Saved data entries
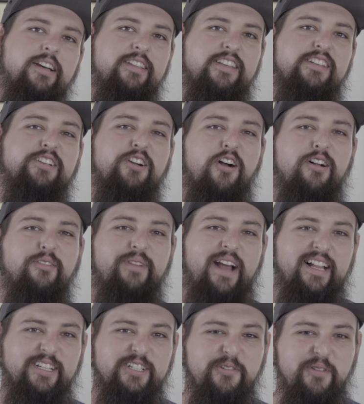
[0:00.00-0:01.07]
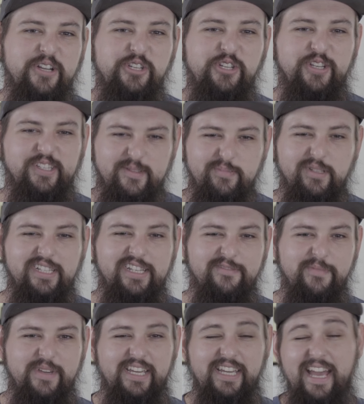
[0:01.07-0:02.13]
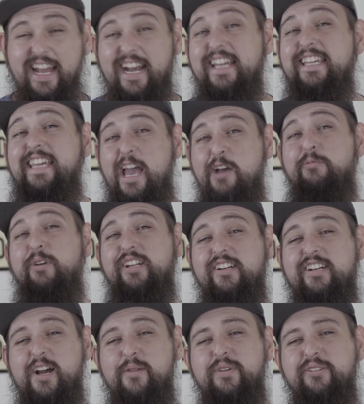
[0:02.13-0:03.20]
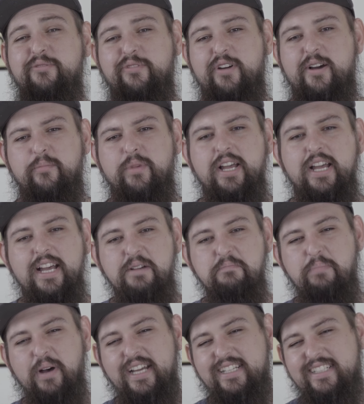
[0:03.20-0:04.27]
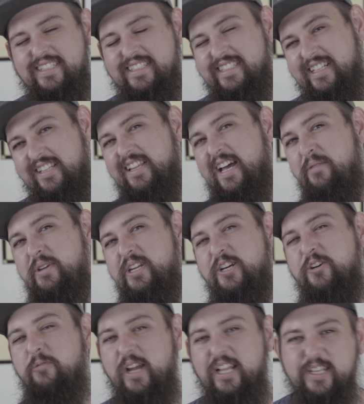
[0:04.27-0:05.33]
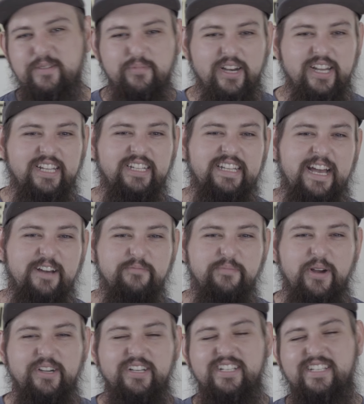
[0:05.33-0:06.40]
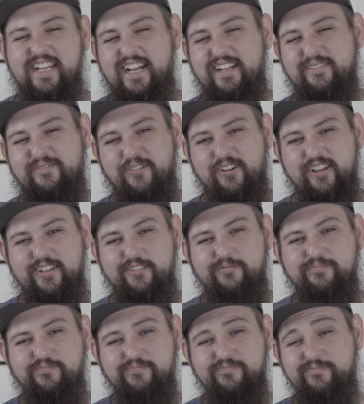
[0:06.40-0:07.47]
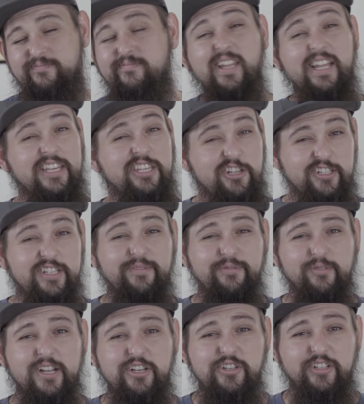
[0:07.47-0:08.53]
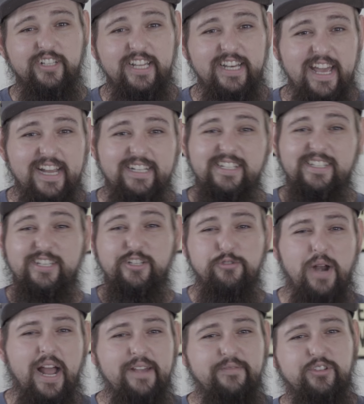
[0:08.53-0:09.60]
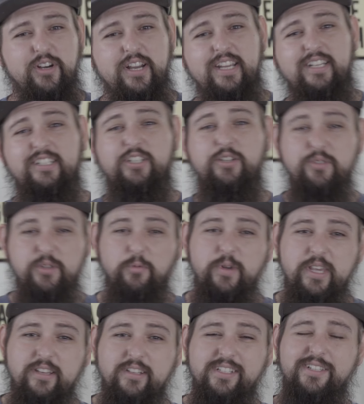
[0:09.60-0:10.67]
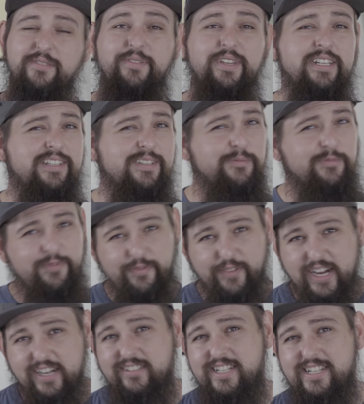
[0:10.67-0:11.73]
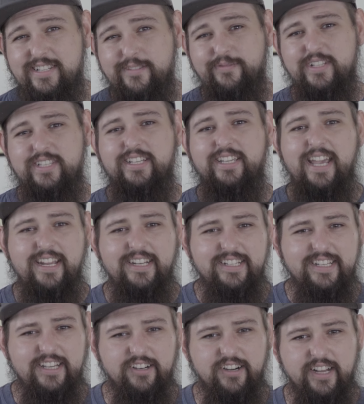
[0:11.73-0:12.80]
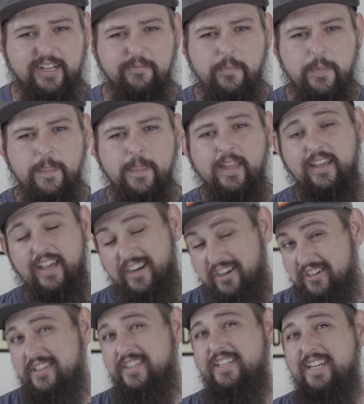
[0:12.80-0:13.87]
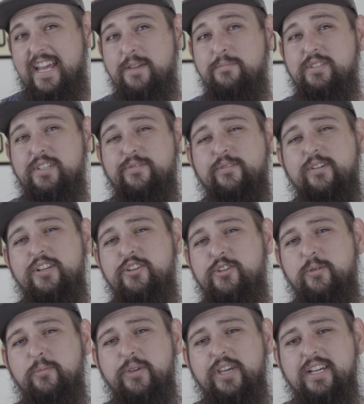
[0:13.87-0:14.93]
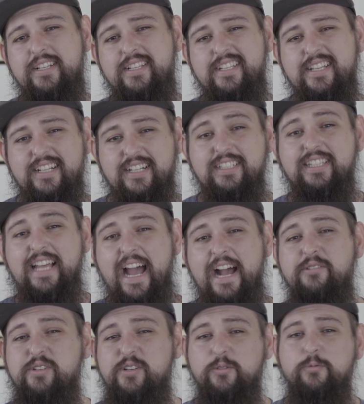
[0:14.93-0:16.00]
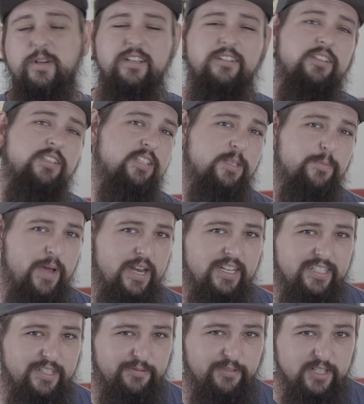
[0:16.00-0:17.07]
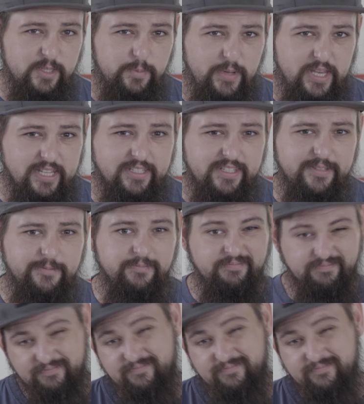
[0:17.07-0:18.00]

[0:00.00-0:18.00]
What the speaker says: These are all valid questions, believe me, and I get where you're coming from. But allow me to quickly break it down Barney style for you. Your differential connects the drivetrain to the wheels via some fairly sophisticated gearing. It earned the name differential because it allows your wheels to spin at different speeds.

PROBLEM STATEMENT
Would you copy out every line of the data above exactly, minus the pictures?

ANSWER SECTION
[0:00.00-0:01.07]
[0:01.07-0:02.13]
[0:02.13-0:03.20]
[0:03.20-0:04.27]
[0:04.27-0:05.33]
[0:05.33-0:06.40]
[0:06.40-0:07.47]
[0:07.47-0:08.53]
[0:08.53-0:09.60]
[0:09.60-0:10.67]
[0:10.67-0:11.73]
[0:11.73-0:12.80]
[0:12.80-0:13.87]
[0:13.87-0:14.93]
[0:14.93-0:16.00]
[0:16.00-0:17.07]
[0:17.07-0:18.00]

[0:00.00-0:18.00]
What the speaker says: These are all valid questions, believe me, and I get where you're coming from. But allow me to quickly break it down Barney style for you. Your differential connects the drivetrain to the wheels via some fairly sophisticated gearing. It earned the name differential because it allows your wheels to spin at different speeds.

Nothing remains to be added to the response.